[Saved entries]
===============

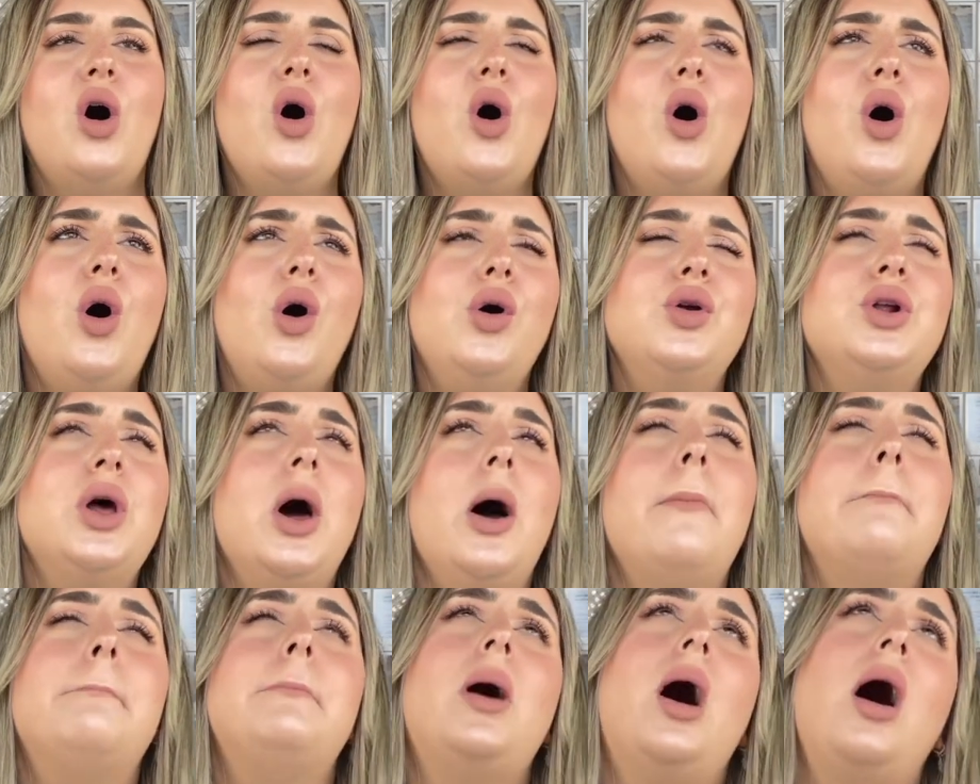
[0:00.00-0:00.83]
On
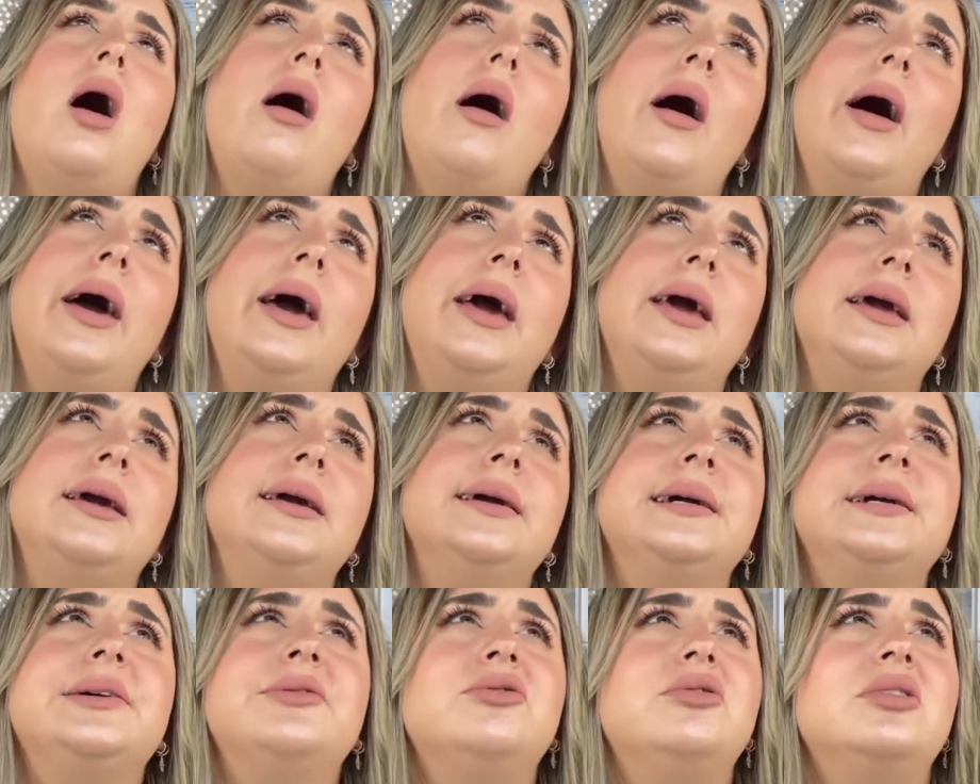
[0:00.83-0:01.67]

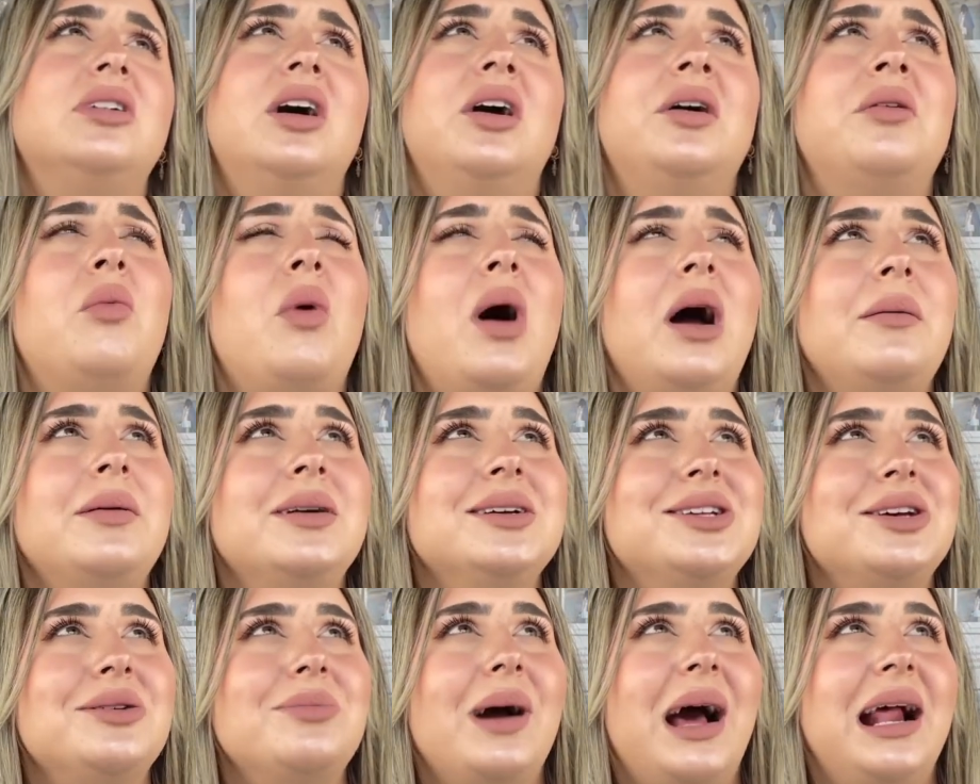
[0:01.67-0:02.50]
my, why am
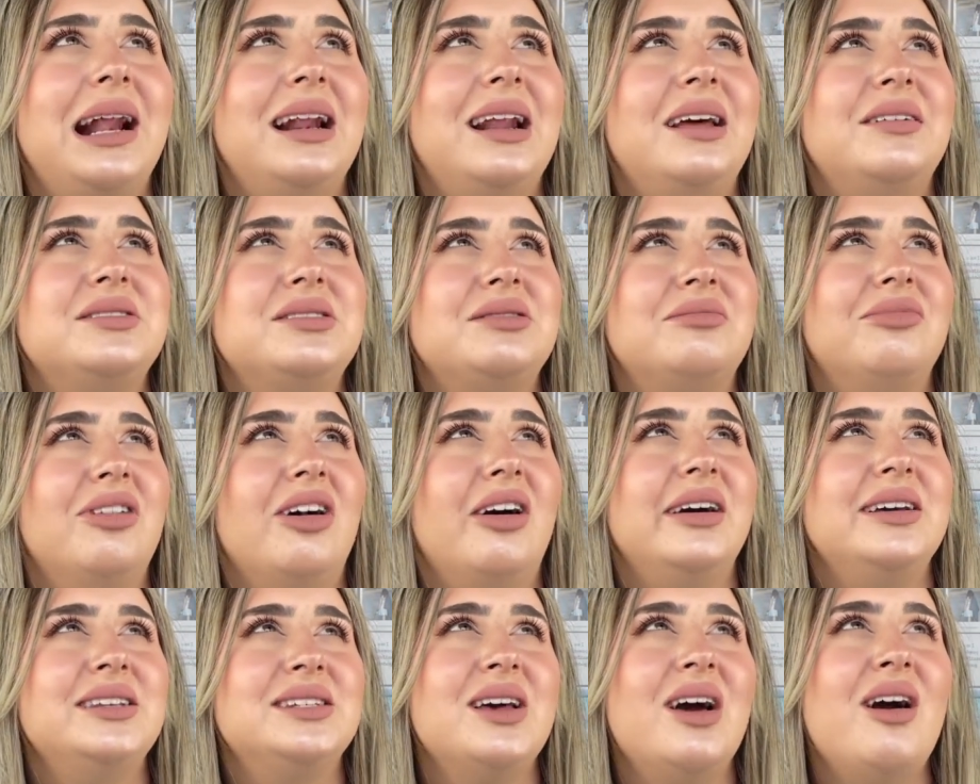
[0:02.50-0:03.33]
I so bad at lefts and
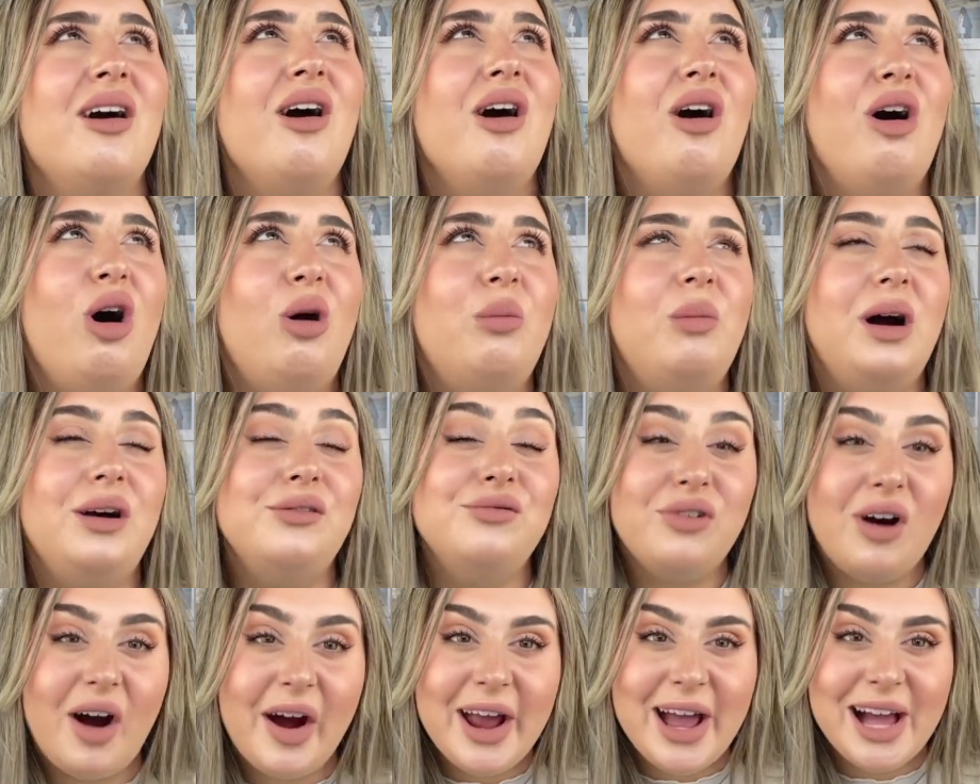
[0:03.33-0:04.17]
rights? On my
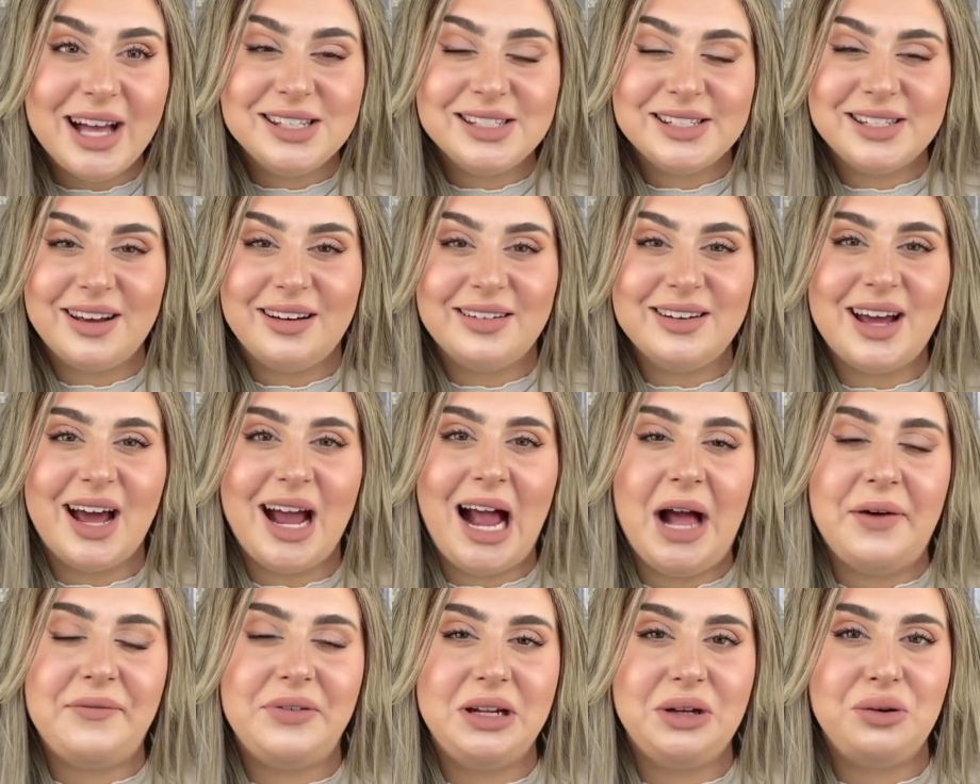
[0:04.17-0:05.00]
right hand side,
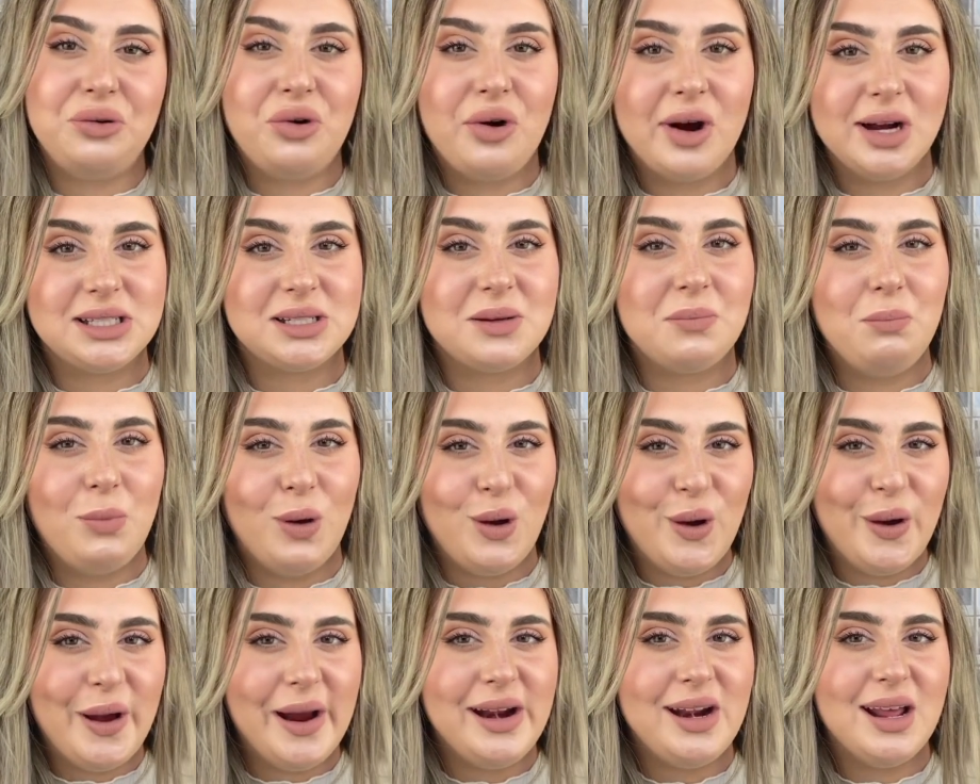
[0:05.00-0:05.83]
I have a little crescent
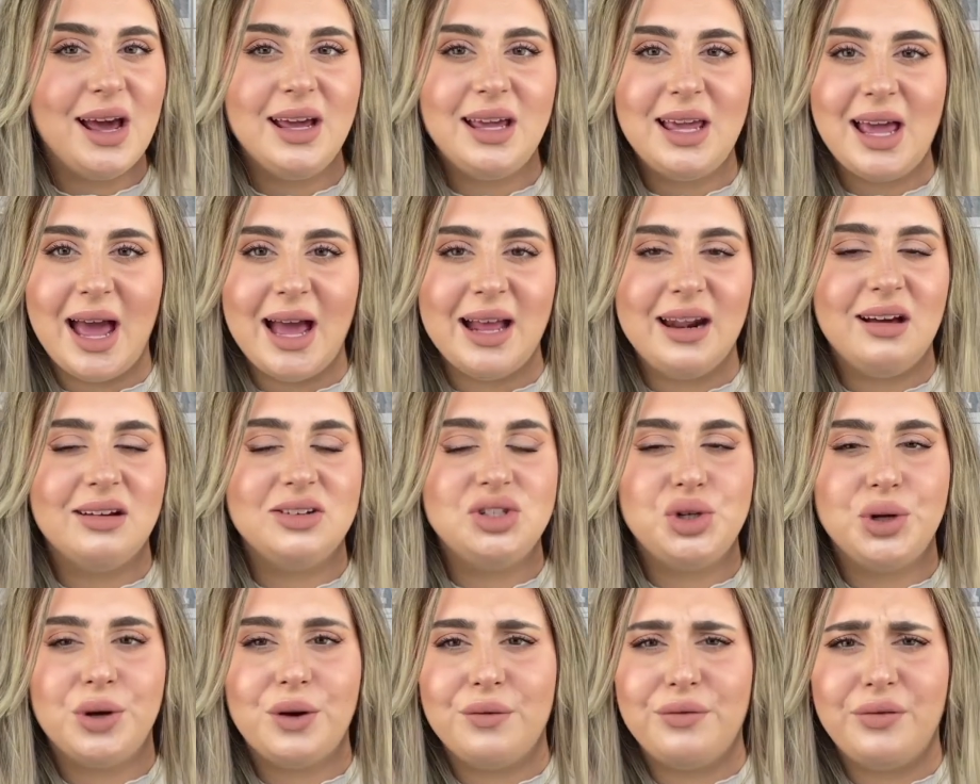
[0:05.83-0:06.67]
moon. Again, I
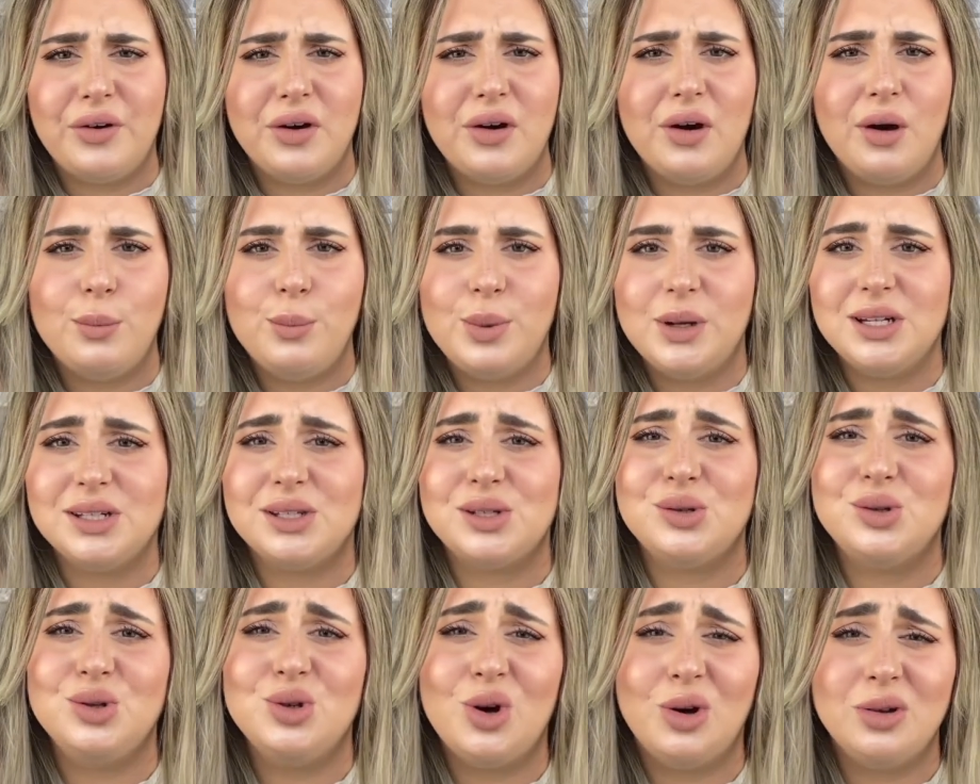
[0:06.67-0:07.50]
took a photo, but
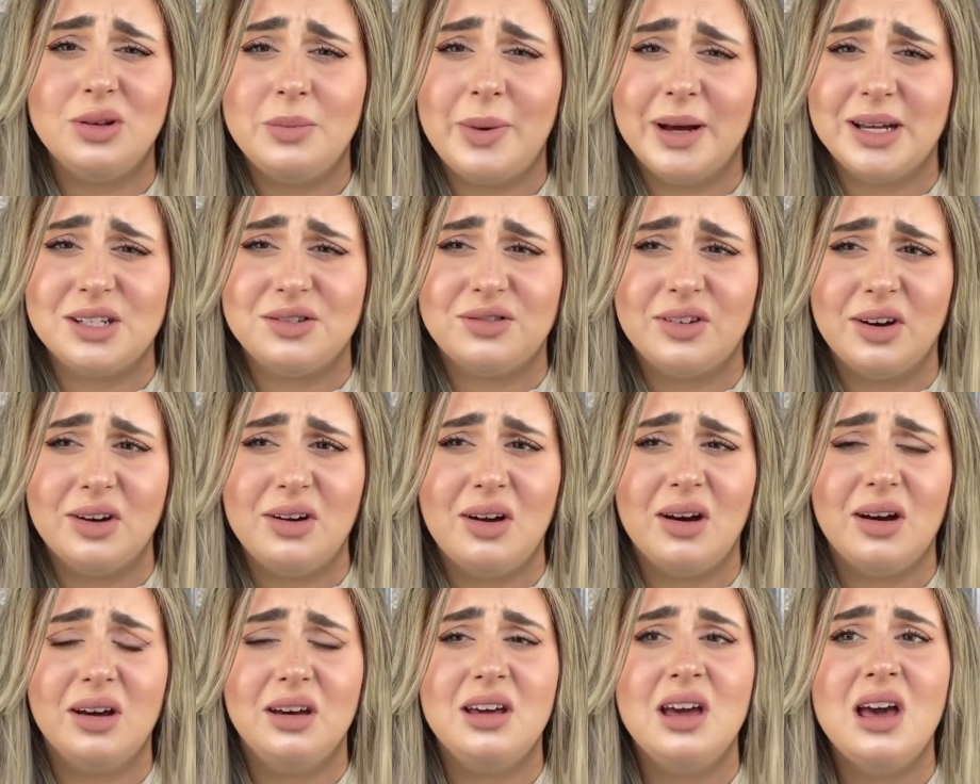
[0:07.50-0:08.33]
it's not the best
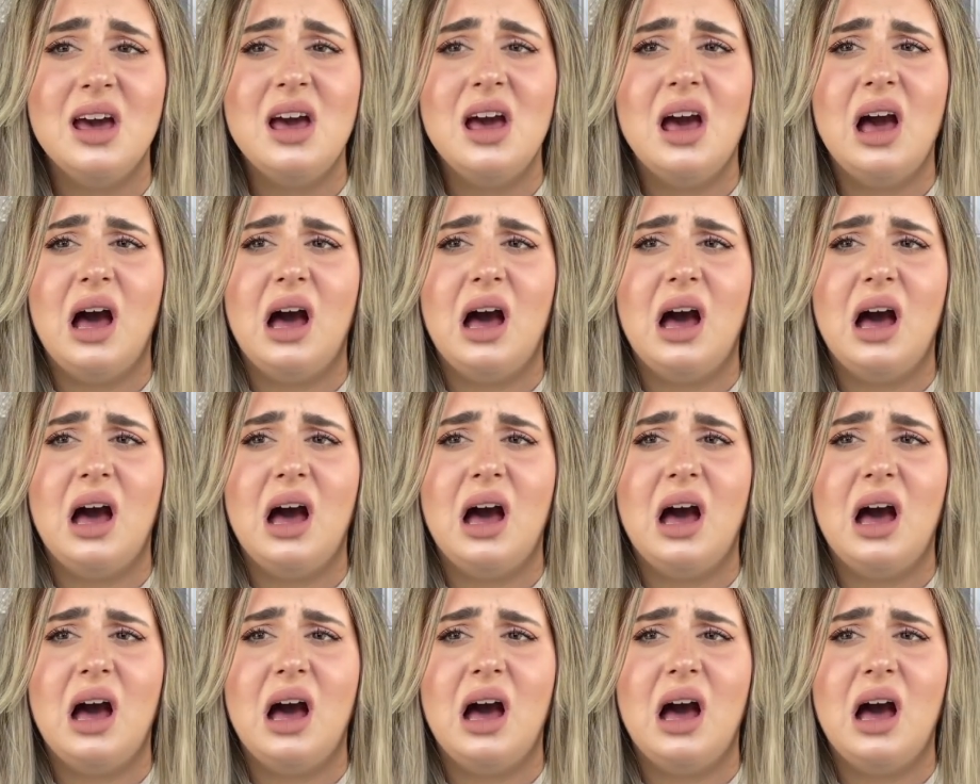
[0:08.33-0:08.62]
photo.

===============

EXERCISE GOAL –
Would you repeat the entries exactly, keeping the images out?

TASK ANSWER –
[0:00.00-0:00.83]
On
[0:00.83-0:01.67]

[0:01.67-0:02.50]
my, why am
[0:02.50-0:03.33]
I so bad at lefts and
[0:03.33-0:04.17]
rights? On my
[0:04.17-0:05.00]
right hand side,
[0:05.00-0:05.83]
I have a little crescent
[0:05.83-0:06.67]
moon. Again, I
[0:06.67-0:07.50]
took a photo, but
[0:07.50-0:08.33]
it's not the best
[0:08.33-0:08.62]
photo.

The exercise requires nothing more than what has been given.